Immunofluorescence and fluorescence in situhybridization (FISH)

Metaphase spreads were prepared for immunofluorescence using previously described protocols [29]. Primary antibodies to the dimethylated form of histone H3 at lysine 4 (anti-H3DimK4) were purchased from Upstate Biotechnology (anti-dimethyl-histone H3 (Lys4)). Modification of histone H3 by trimethylation at lysine 9 (H3TrimK9) was detected using an antibody to the tri-methylated form of histone H3 at lysine 9 purchased from Abcam (anti histone H3-tri methyl K9). This antibody cross-reacts with lysine 27 on histone H3 and is termed anti-H3TrimK9/K27 in the present study. The CENP-A antibody was a generous gift from Manuel Valdivia (Cadiz University, Spain) [83]. Antibodies to H3DimK4, H3TrimK9/K27 and CENP-A were raised in rabbits. Primary and secondary antibody incubations were in 1× PBS supplemented with 1% BSA (Sigma). Secondary antibodies were purchased from Jackson ImmunoResearch. After immunofluorescence detection, 20-50 spreads were captured and their positions on the slide recorded.
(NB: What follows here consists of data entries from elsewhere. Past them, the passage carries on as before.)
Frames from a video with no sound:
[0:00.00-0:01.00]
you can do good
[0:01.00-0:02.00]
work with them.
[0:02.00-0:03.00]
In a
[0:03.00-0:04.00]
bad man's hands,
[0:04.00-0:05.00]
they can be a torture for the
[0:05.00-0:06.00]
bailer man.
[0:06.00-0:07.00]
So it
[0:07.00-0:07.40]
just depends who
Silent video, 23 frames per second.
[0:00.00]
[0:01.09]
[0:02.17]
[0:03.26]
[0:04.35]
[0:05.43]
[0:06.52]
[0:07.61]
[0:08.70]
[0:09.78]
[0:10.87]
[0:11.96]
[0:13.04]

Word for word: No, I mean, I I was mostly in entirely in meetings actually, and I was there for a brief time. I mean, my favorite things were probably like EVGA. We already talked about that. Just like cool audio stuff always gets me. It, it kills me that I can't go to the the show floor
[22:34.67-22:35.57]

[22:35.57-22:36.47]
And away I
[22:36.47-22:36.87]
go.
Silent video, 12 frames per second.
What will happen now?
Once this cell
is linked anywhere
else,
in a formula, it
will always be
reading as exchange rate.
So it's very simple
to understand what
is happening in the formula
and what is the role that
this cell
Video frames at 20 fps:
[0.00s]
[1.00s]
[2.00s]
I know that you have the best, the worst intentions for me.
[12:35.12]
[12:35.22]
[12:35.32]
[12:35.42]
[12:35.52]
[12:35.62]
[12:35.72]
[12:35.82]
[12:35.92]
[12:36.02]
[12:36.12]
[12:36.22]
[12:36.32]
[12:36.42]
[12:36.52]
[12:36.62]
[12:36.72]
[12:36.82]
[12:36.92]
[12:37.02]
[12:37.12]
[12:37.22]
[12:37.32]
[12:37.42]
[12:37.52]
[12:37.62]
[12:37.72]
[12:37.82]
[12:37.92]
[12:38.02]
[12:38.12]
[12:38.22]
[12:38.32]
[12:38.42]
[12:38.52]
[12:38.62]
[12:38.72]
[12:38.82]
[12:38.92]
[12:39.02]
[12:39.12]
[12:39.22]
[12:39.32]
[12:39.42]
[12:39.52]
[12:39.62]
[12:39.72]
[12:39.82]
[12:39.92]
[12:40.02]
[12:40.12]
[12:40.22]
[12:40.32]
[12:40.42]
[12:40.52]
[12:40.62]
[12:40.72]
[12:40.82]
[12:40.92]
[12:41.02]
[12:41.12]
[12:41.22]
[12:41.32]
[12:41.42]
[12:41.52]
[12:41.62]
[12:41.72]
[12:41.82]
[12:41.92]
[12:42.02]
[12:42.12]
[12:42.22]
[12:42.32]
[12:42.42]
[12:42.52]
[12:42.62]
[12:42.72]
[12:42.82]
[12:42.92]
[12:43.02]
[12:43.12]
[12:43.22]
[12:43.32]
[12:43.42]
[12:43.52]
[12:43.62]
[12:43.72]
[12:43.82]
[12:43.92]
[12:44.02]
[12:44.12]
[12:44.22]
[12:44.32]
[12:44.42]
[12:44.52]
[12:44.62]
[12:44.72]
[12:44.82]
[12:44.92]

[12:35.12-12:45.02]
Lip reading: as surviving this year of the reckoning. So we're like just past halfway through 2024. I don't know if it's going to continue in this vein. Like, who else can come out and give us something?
Slides were subsequently hybridized with an appropriate alpha-satellite probe to detect transfected and endogenous alpha-satellite sequences. FISH was carried out using standard protocols.

Replication timing assay

Cells were pulsed with 10 μM BrdU (Roche) in T25 cm2 flasks for 2 h intervals. Following three PBS washes, medium supplemented with 50 μM thymidine (Sigma) was added. Cells were left in thymidine-containing medium until chromosome harvest. At appropriate intervals, colcemid was added to block cells in mitosis. Cells were harvested and fixed in 3:1 methanol/acetic acid. Metaphase spreads on microscope slides were baked for 1 h at 60°C. Primary anti-BrdU antibody (Roche) was added for 1 h at room temperature. Rhodamine-donkey-anti-mouse secondary antibodies (Jackson ImmunoResearch) were used to visualize sites of BrdU incorporation. Typically, 25 metaphase spreads were captured following BrdU detection and their coordinates on the slide recorded. Subsequent analyses with a D17Z1 probe were used to confirm identity of artificial or endogenous chromosomes.